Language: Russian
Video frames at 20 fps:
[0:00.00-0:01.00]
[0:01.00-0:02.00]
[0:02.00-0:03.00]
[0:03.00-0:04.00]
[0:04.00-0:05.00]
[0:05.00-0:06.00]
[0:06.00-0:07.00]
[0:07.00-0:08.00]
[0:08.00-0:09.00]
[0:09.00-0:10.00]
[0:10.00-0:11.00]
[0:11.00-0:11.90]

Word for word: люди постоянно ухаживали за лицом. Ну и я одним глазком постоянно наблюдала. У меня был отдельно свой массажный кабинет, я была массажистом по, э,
* * *
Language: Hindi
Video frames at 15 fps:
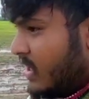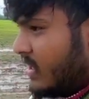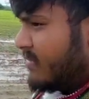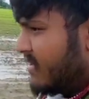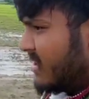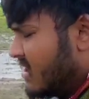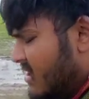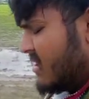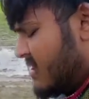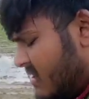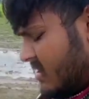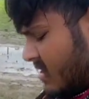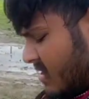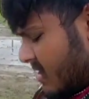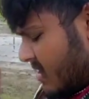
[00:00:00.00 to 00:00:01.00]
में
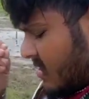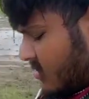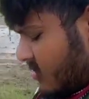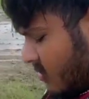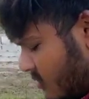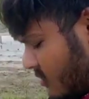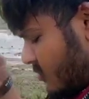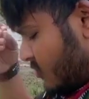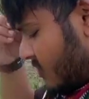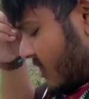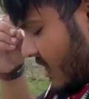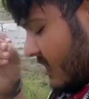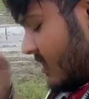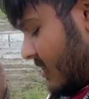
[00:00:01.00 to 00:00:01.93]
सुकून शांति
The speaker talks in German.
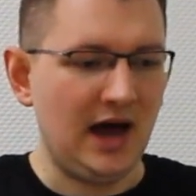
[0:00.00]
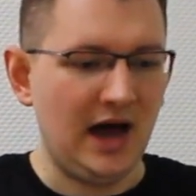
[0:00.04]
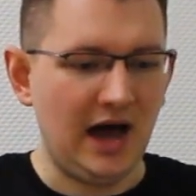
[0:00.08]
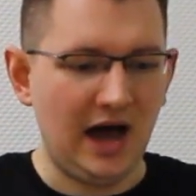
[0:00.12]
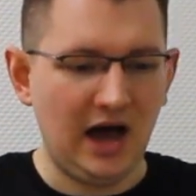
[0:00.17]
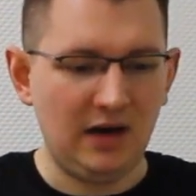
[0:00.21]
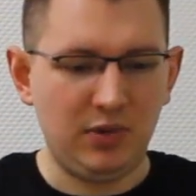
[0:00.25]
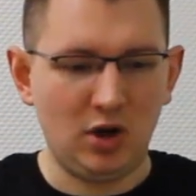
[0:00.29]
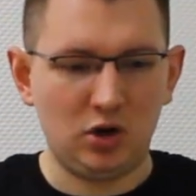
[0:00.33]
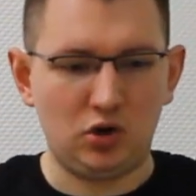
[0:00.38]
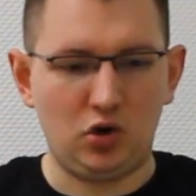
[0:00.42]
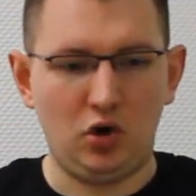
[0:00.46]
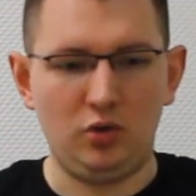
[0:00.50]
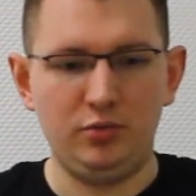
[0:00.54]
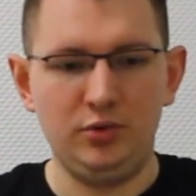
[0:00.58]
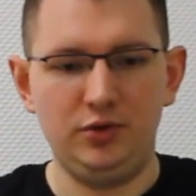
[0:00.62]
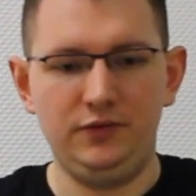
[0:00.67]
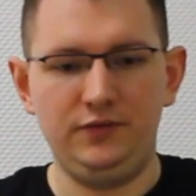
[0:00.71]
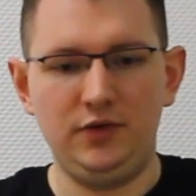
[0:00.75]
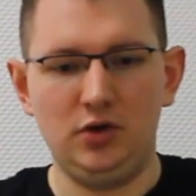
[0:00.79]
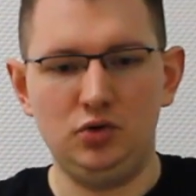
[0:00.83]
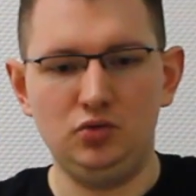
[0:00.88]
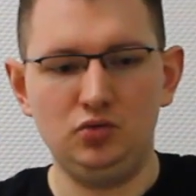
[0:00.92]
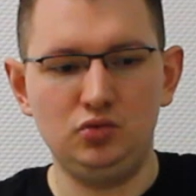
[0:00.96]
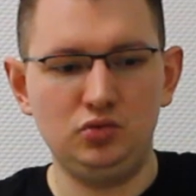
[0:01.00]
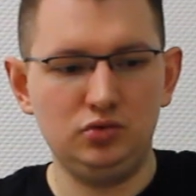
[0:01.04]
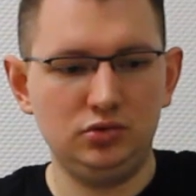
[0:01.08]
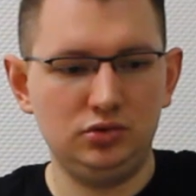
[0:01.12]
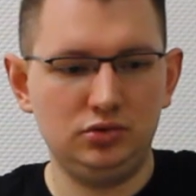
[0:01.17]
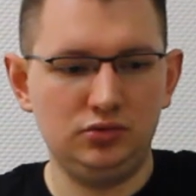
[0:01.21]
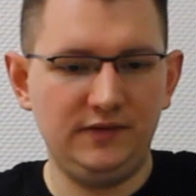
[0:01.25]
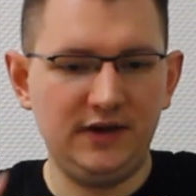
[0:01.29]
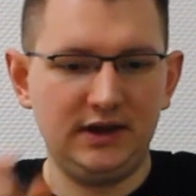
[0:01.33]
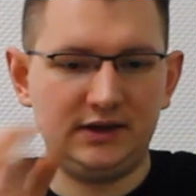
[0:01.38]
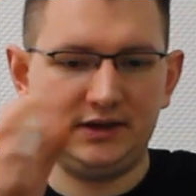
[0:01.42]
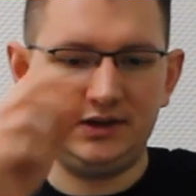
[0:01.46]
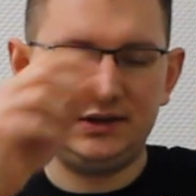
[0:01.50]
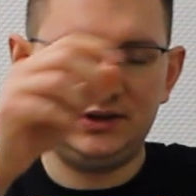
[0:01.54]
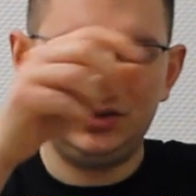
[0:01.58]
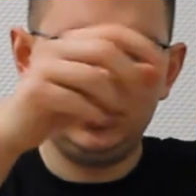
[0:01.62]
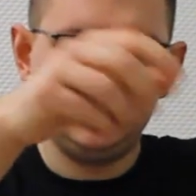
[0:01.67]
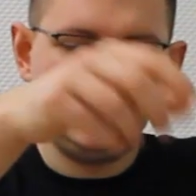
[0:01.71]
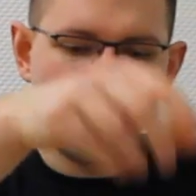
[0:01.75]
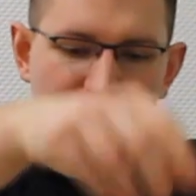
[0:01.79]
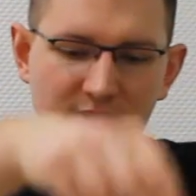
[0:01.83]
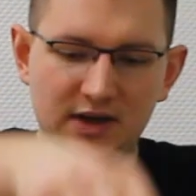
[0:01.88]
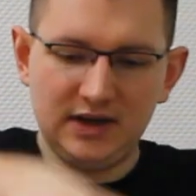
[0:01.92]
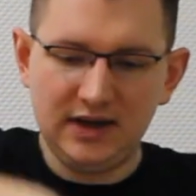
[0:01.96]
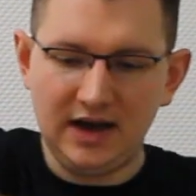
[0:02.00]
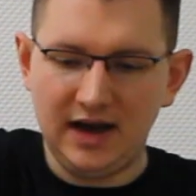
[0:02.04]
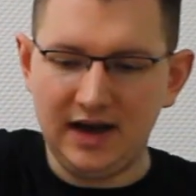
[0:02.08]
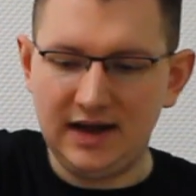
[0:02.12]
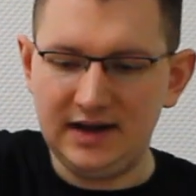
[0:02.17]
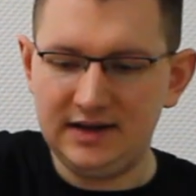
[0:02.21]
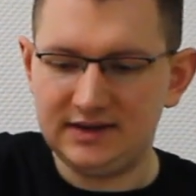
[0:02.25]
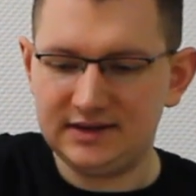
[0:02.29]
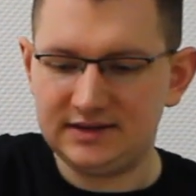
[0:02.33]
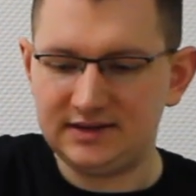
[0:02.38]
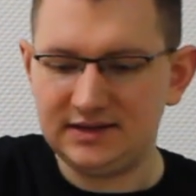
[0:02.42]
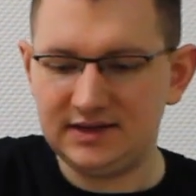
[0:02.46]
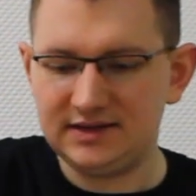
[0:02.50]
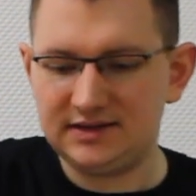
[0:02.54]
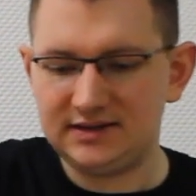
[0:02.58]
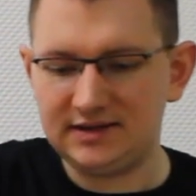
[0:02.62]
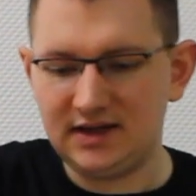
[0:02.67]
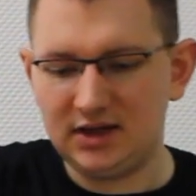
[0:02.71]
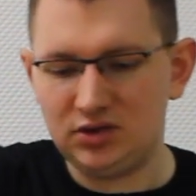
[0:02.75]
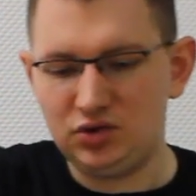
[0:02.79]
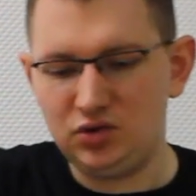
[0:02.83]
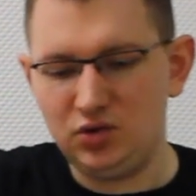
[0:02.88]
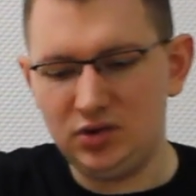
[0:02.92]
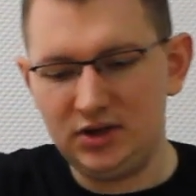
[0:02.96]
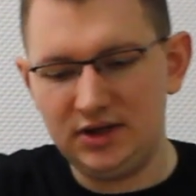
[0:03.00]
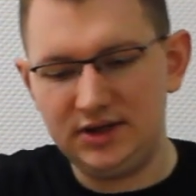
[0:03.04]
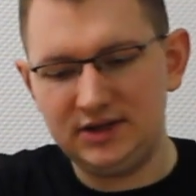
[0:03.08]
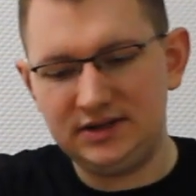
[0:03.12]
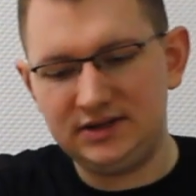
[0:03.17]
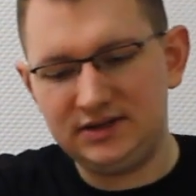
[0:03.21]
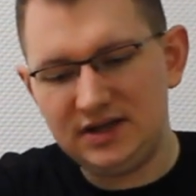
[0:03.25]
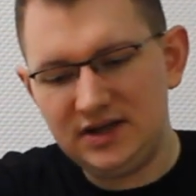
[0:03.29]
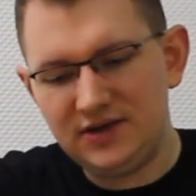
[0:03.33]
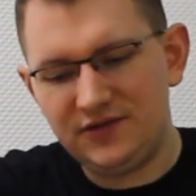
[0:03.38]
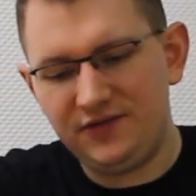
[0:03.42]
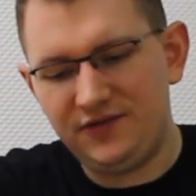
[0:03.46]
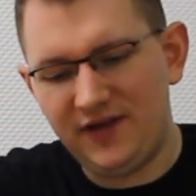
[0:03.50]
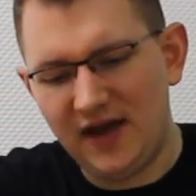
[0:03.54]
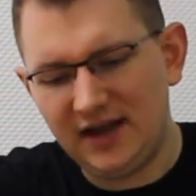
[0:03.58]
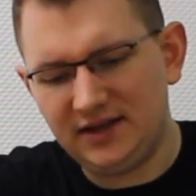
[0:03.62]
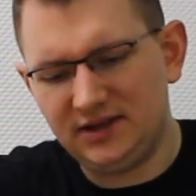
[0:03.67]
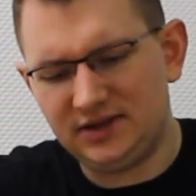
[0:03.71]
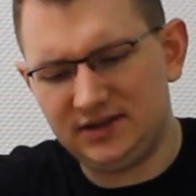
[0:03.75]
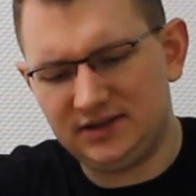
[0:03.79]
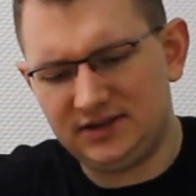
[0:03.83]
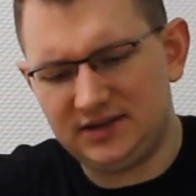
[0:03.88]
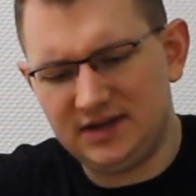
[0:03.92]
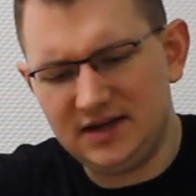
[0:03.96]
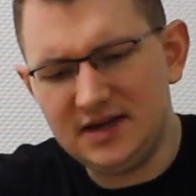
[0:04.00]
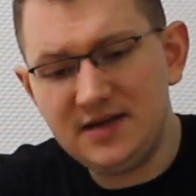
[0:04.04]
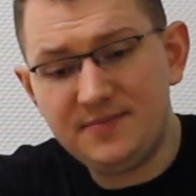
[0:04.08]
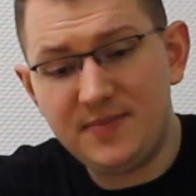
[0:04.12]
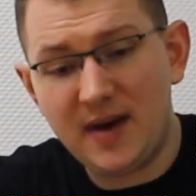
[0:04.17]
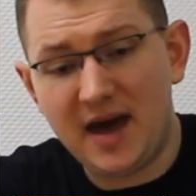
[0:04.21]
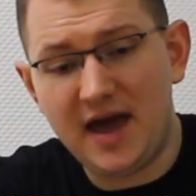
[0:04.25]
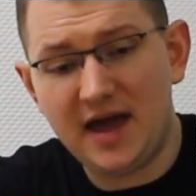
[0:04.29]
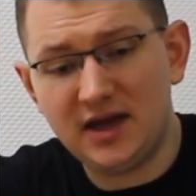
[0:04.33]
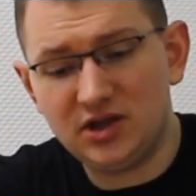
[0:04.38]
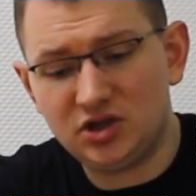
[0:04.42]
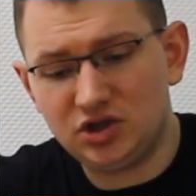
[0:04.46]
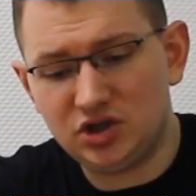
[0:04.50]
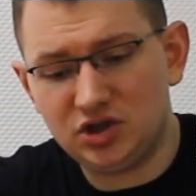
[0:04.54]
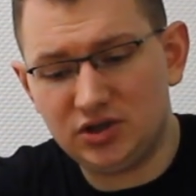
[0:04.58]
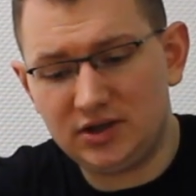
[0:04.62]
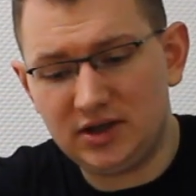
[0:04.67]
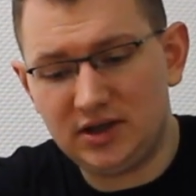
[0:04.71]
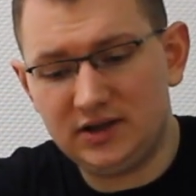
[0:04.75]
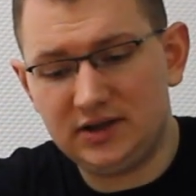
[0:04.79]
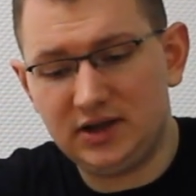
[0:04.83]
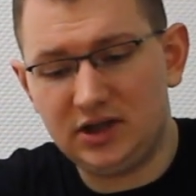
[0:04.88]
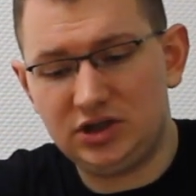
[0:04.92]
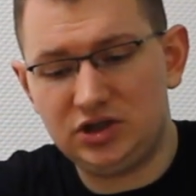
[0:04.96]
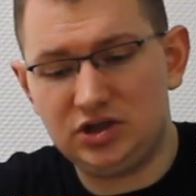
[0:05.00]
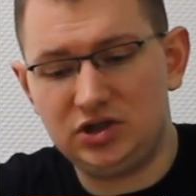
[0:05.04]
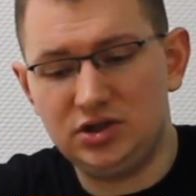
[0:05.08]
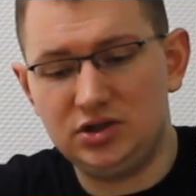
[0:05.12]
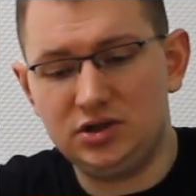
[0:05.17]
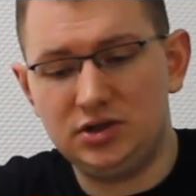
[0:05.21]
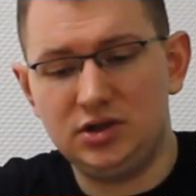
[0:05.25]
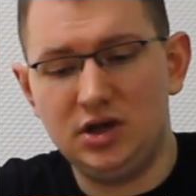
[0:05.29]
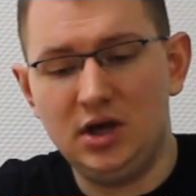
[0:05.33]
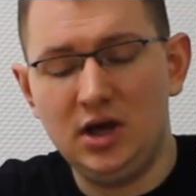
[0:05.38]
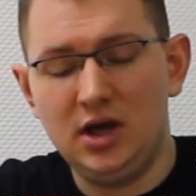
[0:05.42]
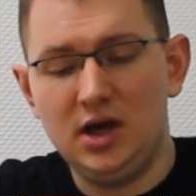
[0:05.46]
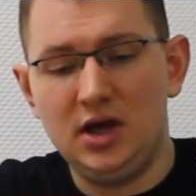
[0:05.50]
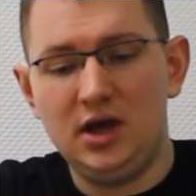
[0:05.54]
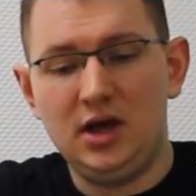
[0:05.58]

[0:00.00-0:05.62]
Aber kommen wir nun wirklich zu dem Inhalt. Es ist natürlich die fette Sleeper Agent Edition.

EXERCISE DETAILS: Show every line above in which the word "Video" occurs.

PROBLEM SOLUTION:
Video frames at 20 fps:
Video frames at 15 fps:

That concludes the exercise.